**Task directions**
The required output is the lines from the one with "[0:07.00-0:08.00]" through the end of the data, repeated verbatim, with no pictures included.

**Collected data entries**
++++++++
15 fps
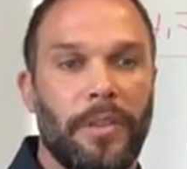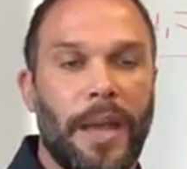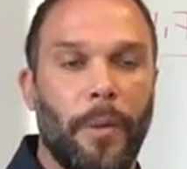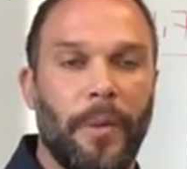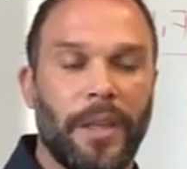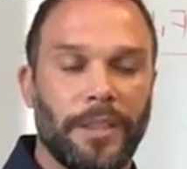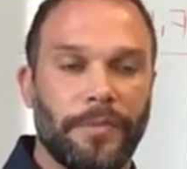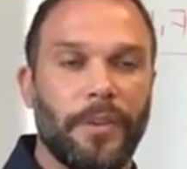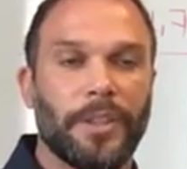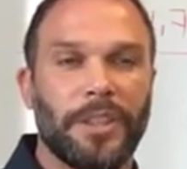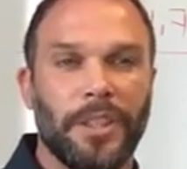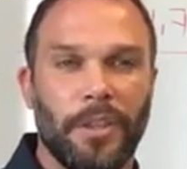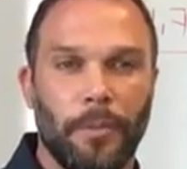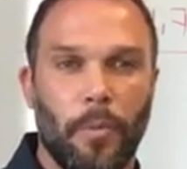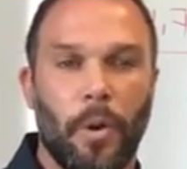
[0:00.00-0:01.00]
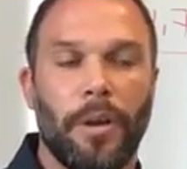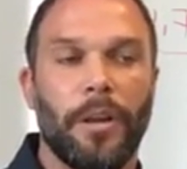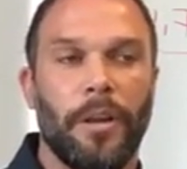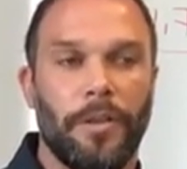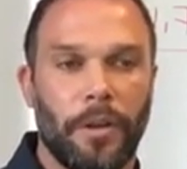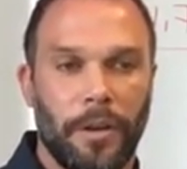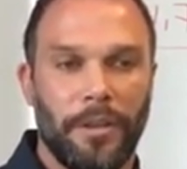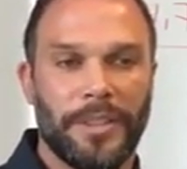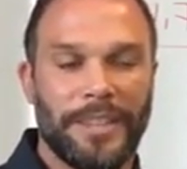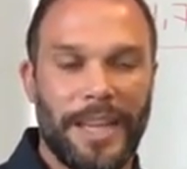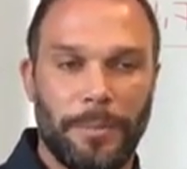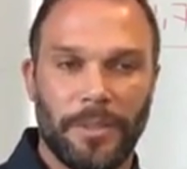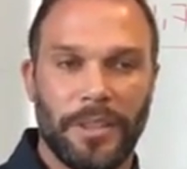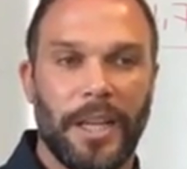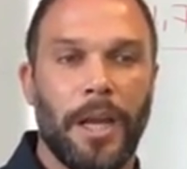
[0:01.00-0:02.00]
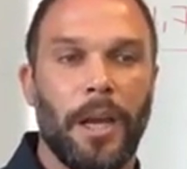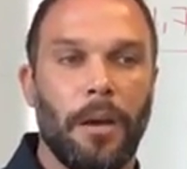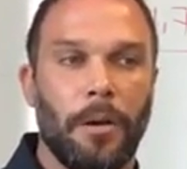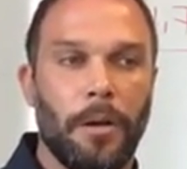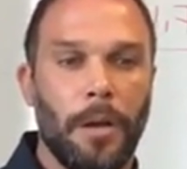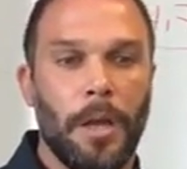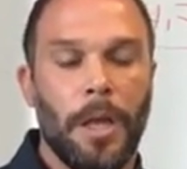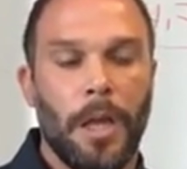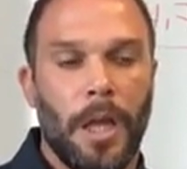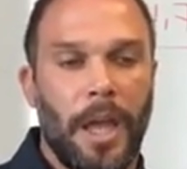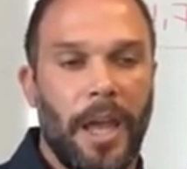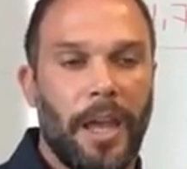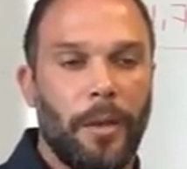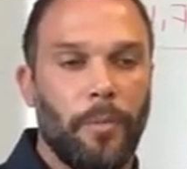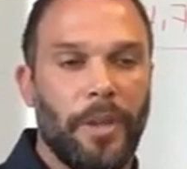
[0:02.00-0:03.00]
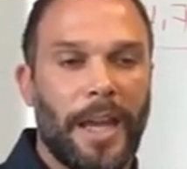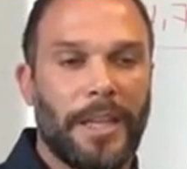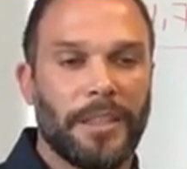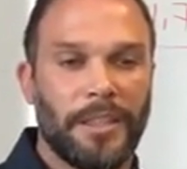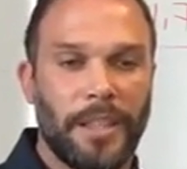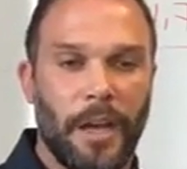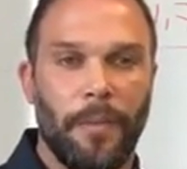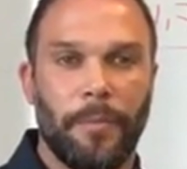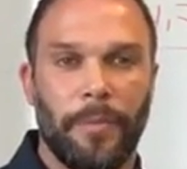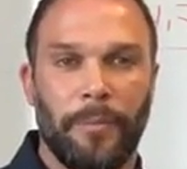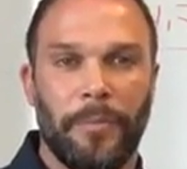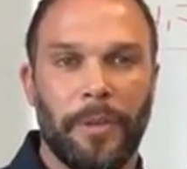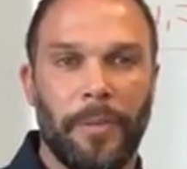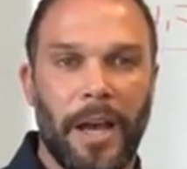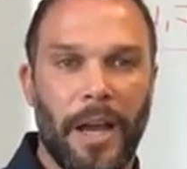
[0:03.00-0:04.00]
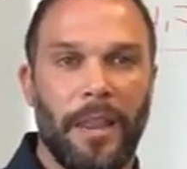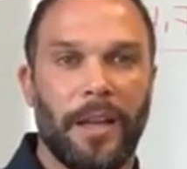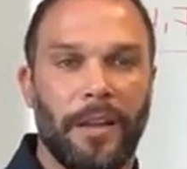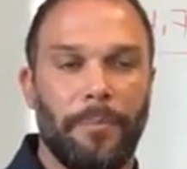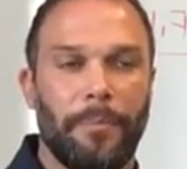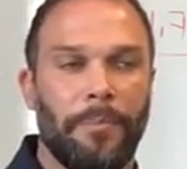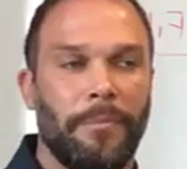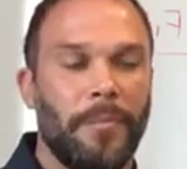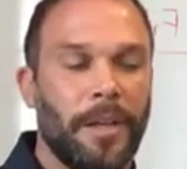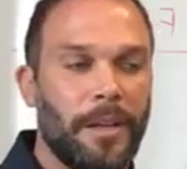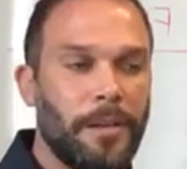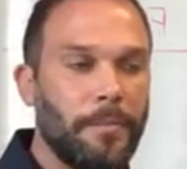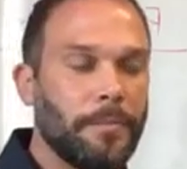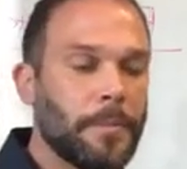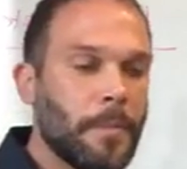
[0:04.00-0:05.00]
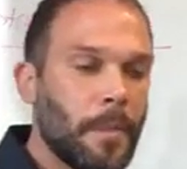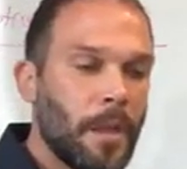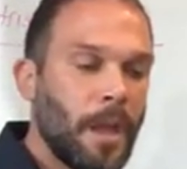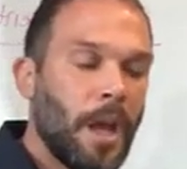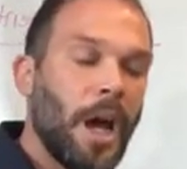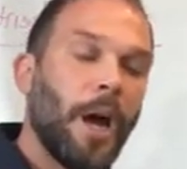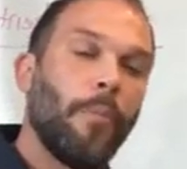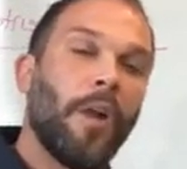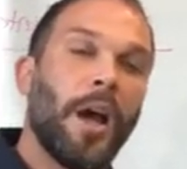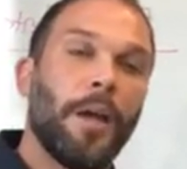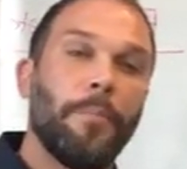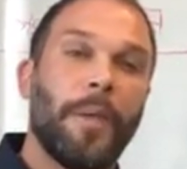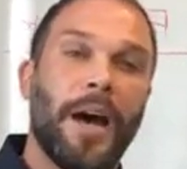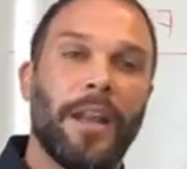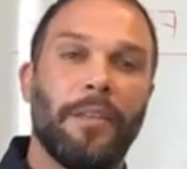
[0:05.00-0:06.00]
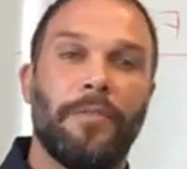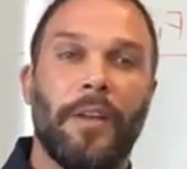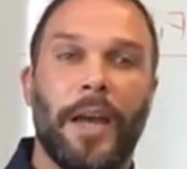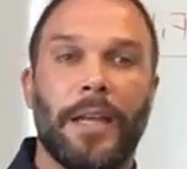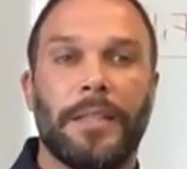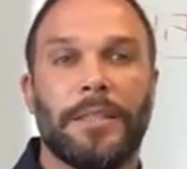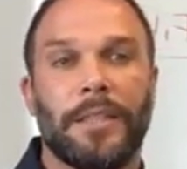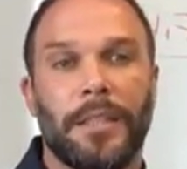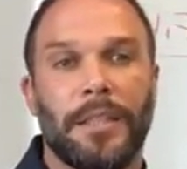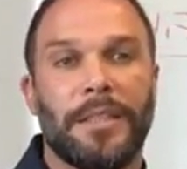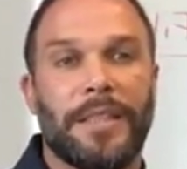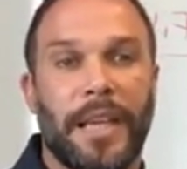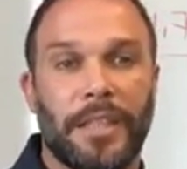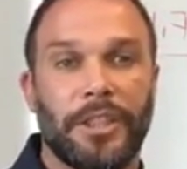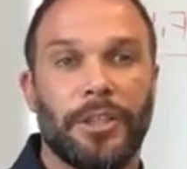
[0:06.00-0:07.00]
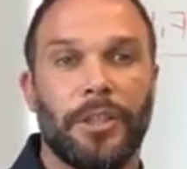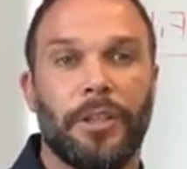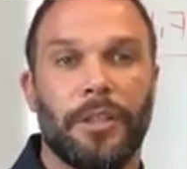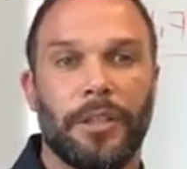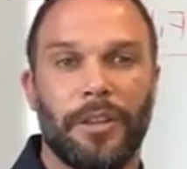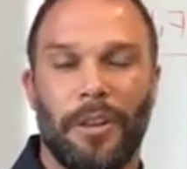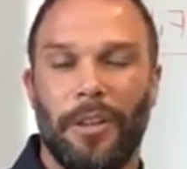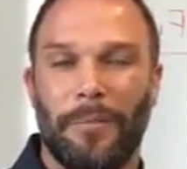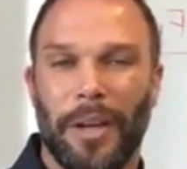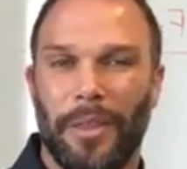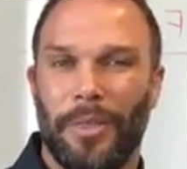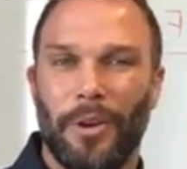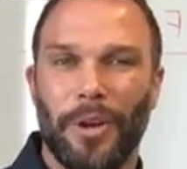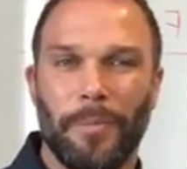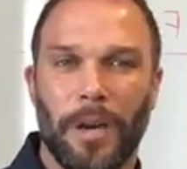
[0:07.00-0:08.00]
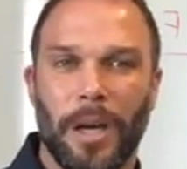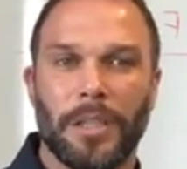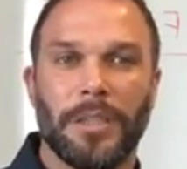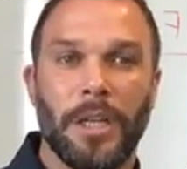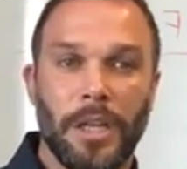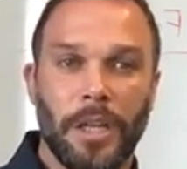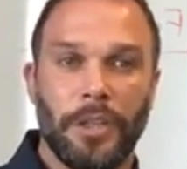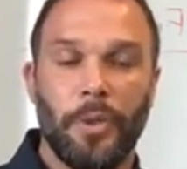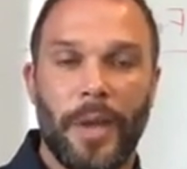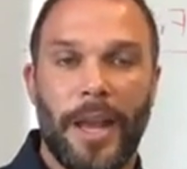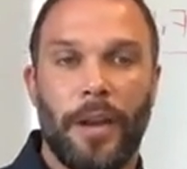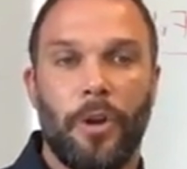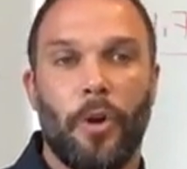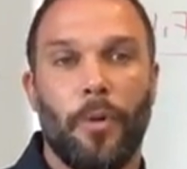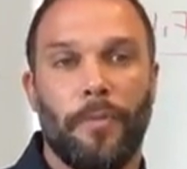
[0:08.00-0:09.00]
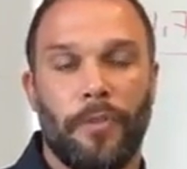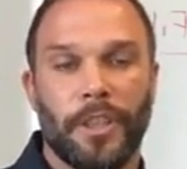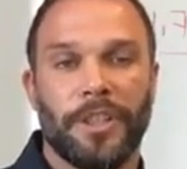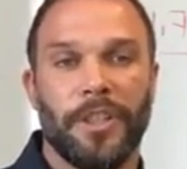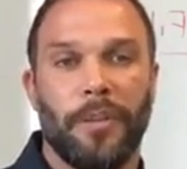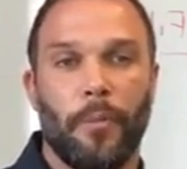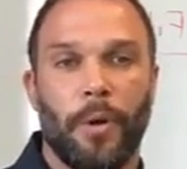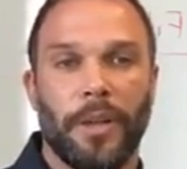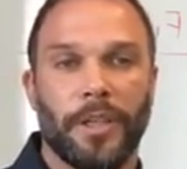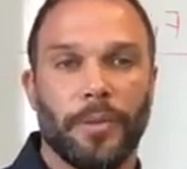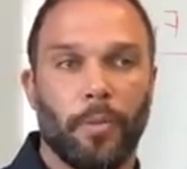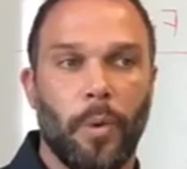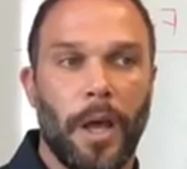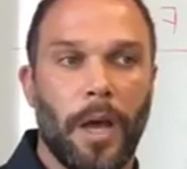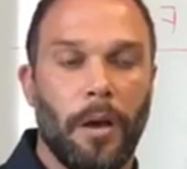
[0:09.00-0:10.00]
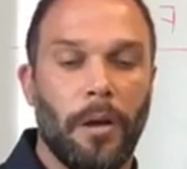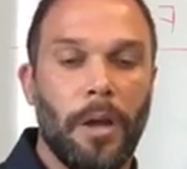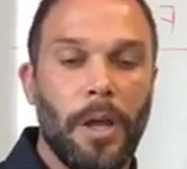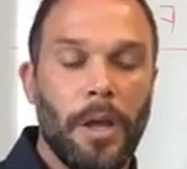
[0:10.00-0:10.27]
That way it's first thing in the morning on their own same scale. And we actually tell them to buy like a Omron body fat tester. It's only about $30. Do that at home first thing in the morning as well.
++++++++
**Exercise output**
[0:07.00-0:08.00]
[0:08.00-0:09.00]
[0:09.00-0:10.00]
[0:10.00-0:10.27]
That way it's first thing in the morning on their own same scale. And we actually tell them to buy like a Omron body fat tester. It's only about $30. Do that at home first thing in the morning as well.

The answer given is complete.